Here's an esasy one for Christmas:
The nice problem Calculating $\sum\limits_{n=1}^{\infty}\frac{(-1)^n \sin(n)}{n}$ led me to consider the sums
$$s_m = \sum_{k\ge 1} (-1)^k \frac{\sin(k)^m}{k}$$
for $m=1,2,...$
It turns out that $s_{3} = 0$.
I wonder what might be the shortest proof to make this result obvious.
On
This is not the sought most simple proof but let us write down the explicit expression for the general $s_m$ and study some of its properties.
Letting $\sin(k) = \frac{1}{2 i} \left(e^{i k}-e^{-i k}\right)$ we find
$$\boxed{s_m=\frac{-1}{(2 i)^m}\sum _{j=0}^m (-1)^{m-j} \binom{m}{j} \log \left(1+e^{i (2 j-m)}\right)}\tag{1}$$
The expressions are simple for odd $m$ (as was noticed by Claude Leibovici) but more complicated for even $m$.
The first few expressions in the format $\{m, s_m\}$ are
$$\begin{array}{l} \left\{2,\frac{1}{2} \log (\cos (1))\right\} \\ \left\{4,\frac{1}{16} \left(\log \left(\sec ^2(2)\right)+8 \log (\cos (1))\right)\right\} \\ \left\{6,\frac{1}{64} \left(-6 \log \left(\cos ^2(2)\right)+\log \left(\cos ^2(3)\right)+30 \log (\cos (1))\right)\right\} \\ \end{array}\tag{2a}$$
$$\left(\begin{array}{cc} 1 & -\frac{1}{2} \\ 3 & 0 \\ 5 & \frac{\pi }{16} \\ 7 & \frac{3 \pi }{32} \\ 9 & \frac{7 \pi }{64} \\ 11 & \frac{119 \pi }{1024} \\ 13 & \frac{483 \pi }{4096} \\ 15 & \frac{1911 \pi }{16384} \\ 17 & \frac{7449 \pi }{65536} \\ 19 & \frac{14391 \pi }{131072} \\ \end{array} \right) \tag{2b}$$
Letting for odd $m$
$$s_{2k-1} =\pi \frac{a_k}{2^{b_k}}\tag{3}$$
the two series appearing here start as follows
$$a_k=\{-1,0,1,3,7,119,483,1911,7449,14391,1729,212173,812877,1557335,373255,22930815,88182135,1358725815,5242980555,20266509315\}$$
$$b_k=\{1,0,4,5,6,10,12,14,16,17,14,21,23,24,22,28,30,34,36,38\}$$
Both do not seem to obey simple rules. Also they are not (yet) contained in https://oeis.org/
We have $\sin^3(x)=\frac{1}{4}\left[3\sin(x)-\sin(3x)\right]$ and $$\frac{(1+e^i)^3}{(1+e^{3i})}=\frac{(1+e^i)^2}{1-e^{i}+e^{2i}}=\frac{2\cos 1+2}{2\cos 1-1}\in\mathbb{R}^+,$$ hence $\sum_{m\geq 1}\frac{(-1)^m \sin^3(m)}{m}=0$.
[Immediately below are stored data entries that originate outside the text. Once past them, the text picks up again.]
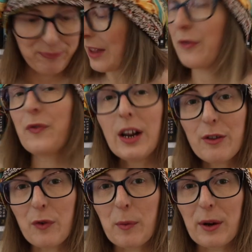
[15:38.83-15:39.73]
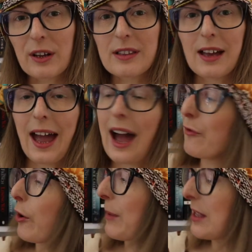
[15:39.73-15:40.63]
And the final four books that I
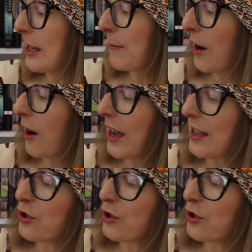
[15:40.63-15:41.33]
have on my TBR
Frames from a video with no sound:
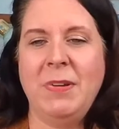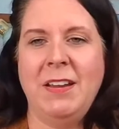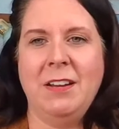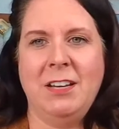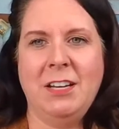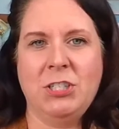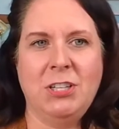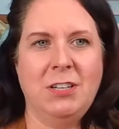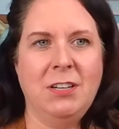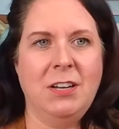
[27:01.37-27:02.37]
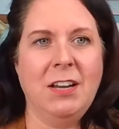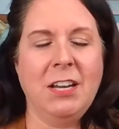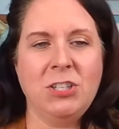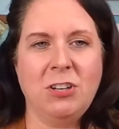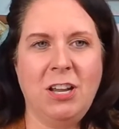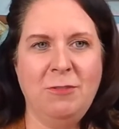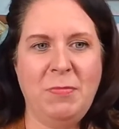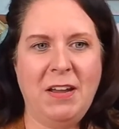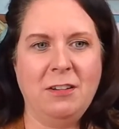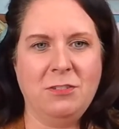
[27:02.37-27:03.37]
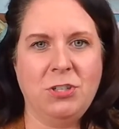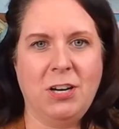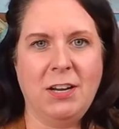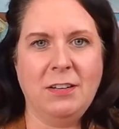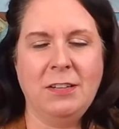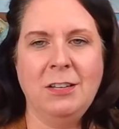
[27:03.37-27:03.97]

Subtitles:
beat addiction and get your life back on track.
$\sum_{m\geq 1}\frac{(-1)^m \sin(m)^{2t+1}}{m}$ can be computed through the same principle. For any $k\in\mathbb{N}$, be denoting through $[k]$ the element of $(-\pi,\pi)$ fulfilling $k-[k]\in 2\pi\mathbb{Z}$, we have $\sum_{m\geq 1}\frac{(-1)^m \sin(km)}{m}=-\frac{[k]}{2}$, and $\sin(m)^{2t+1}$ can always be expanded as a Fourier sine series.